Here’s what you need to know.

The two treatments by Eli Lilly and Regeneron are the first drugs specifically designed for Covid-19 and approved by the FDA. They are made from artificially synthesized copies of the antibodies that humans naturally produce when their immune systems fight off an infection. Eli Lilly’s drug consists of an antibody. Regeneron’s is a cocktail of two.

Early data showed that it can prevent hospitalization in people at high risk of serious complications from the disease. Clinical studies continue. The treatments are believed to help turn the virus off shortly after infection.

Treatments can be given to anyone who tests positive for the coronavirus, is at high risk of developing a severe form of the disease, and occurs within 10 days of symptoms first appearing.

This includes people who are at least 65 years old and those who are obese or have diseases such as diabetes.

The treatments are not approved for people who have already been hospitalized or need oxygen, as studies in these groups have not shown the drugs to work well.

Under agreements each company has made with the federal government, the doses are free, although some patients may have to pay for the administration of the drug, which must be infused by a healthcare provider, depending on insurance coverage.

Monoclonal antibody treatments are difficult and time consuming to manufacture, which has limited the number of doses made by drug manufacturers.

The federal government has bought 950,000 cans from Eli Lilly and 300,000 cans from Regeneron. Pharmaceutical companies have already dispensed hundreds of thousands of these doses, with the rest expected in late January.

Nobody knows, but many of the cans that have been distributed so far have remained unused and are sitting in hospital refrigerators.

While the federal government has nearly 532,000 doses of the two drugs available and nearly 291,000 doses have been shipped, neither the government nor the drug companies have complete data on how many of these doses have been given to patients.

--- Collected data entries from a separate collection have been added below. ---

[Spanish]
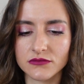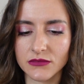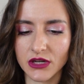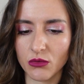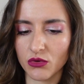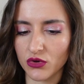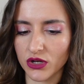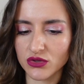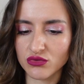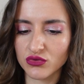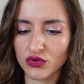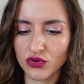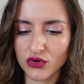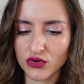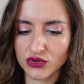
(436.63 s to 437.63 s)
que bueno, que es un
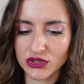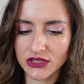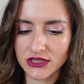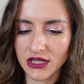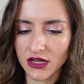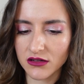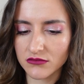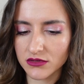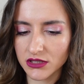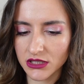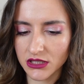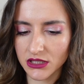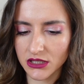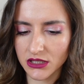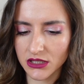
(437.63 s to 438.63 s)
tono rosita
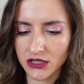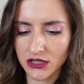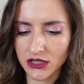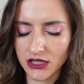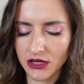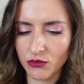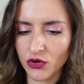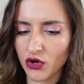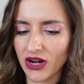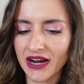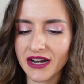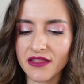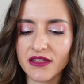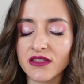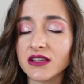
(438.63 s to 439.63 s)
y, bueno, la
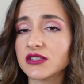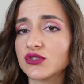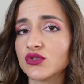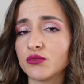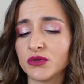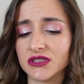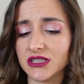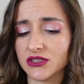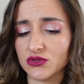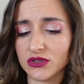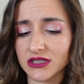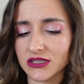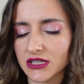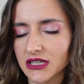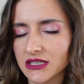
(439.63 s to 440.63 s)
gracia de esto pues eso,
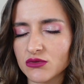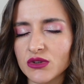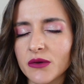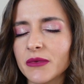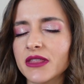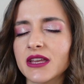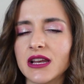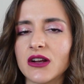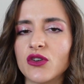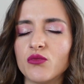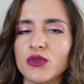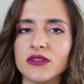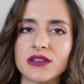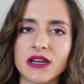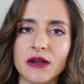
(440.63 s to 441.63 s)
es que es una mezcla
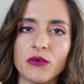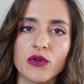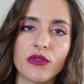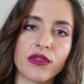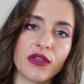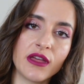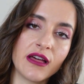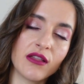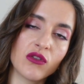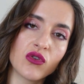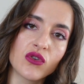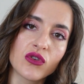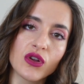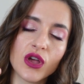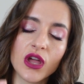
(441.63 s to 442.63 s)
como entre
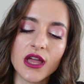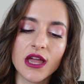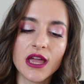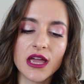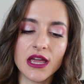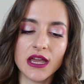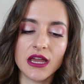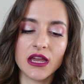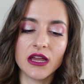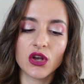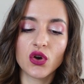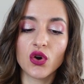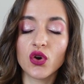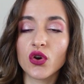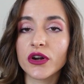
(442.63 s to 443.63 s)
bronceador, eh,
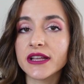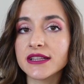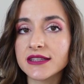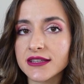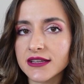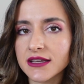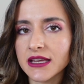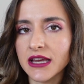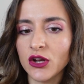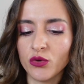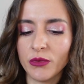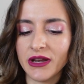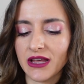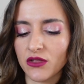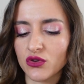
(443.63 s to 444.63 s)
colorete,
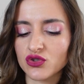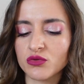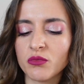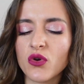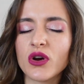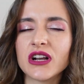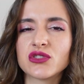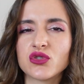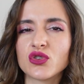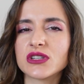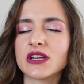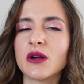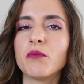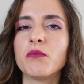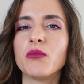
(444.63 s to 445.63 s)
iluminador. Supongo que el tono
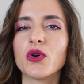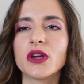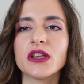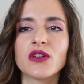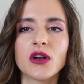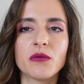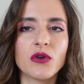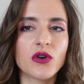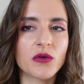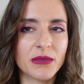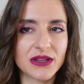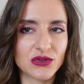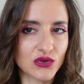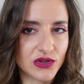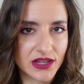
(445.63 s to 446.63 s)
será un poquito a lo mejor
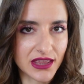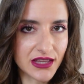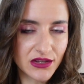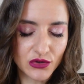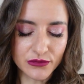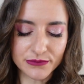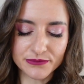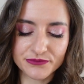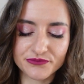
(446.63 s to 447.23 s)
más tostadito,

The subset of hospitals that report data to the government on the number of doses administered has, on average, used only 20 percent of their supply, according to the Department of Health and Human Services.

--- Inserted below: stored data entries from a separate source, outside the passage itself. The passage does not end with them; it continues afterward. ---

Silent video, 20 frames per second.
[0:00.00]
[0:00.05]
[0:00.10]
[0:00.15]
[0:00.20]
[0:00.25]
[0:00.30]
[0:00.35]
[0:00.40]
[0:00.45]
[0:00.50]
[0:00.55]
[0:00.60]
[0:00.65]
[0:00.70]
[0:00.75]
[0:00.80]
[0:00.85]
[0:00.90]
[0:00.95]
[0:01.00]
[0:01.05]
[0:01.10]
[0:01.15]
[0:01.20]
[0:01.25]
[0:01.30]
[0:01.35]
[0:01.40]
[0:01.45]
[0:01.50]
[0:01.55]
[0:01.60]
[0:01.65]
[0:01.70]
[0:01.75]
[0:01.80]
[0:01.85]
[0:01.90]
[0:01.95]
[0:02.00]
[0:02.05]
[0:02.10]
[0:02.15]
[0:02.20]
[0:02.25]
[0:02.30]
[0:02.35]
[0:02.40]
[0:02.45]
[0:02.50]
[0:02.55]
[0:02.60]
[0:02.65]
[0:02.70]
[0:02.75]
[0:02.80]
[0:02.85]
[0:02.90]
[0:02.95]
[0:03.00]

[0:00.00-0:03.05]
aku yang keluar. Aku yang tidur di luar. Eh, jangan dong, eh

The drugs are used unevenly across the country. Some hospitals cannot get enough doses. Others haven’t even used much of what they got so far.

Several factors have contributed to the underutilization: Hospitals are overwhelmed by the virus flood and are focusing on the first vaccines. And they need to be housed in their crowded facilities where the treatments can be infused over a period of hours without spreading the virus to others.

Some patients have been reluctant to engage in treatments, be it because they are unwilling to go to a clinic while feeling sick, lack of transportation, or because they perceive the drugs as connected people only for patients who are felt to be good. And the scarcity of treatments adds to their underuse as some hospitals withhold supplies for fear of leakage.

There is no single hotline or website that patients can use to find a provider who offers the treatments.

Many health systems have put in place ways to identify and contact eligible patients who have tested positive for the coronavirus at test sites or in doctor’s offices. However, these referral systems vary from municipality to municipality.

Eli Lilly’s support line for treatment is 1-855-545-5921. A Regeneron spokeswoman recommended that patients or doctors contact the state health department.

Dr. Daniel Skovronsky, Eli Lilly’s chief scientist, said he advises friends and family members to call the company’s hotline. “If you are persistent and you qualify, you will get it,” he said.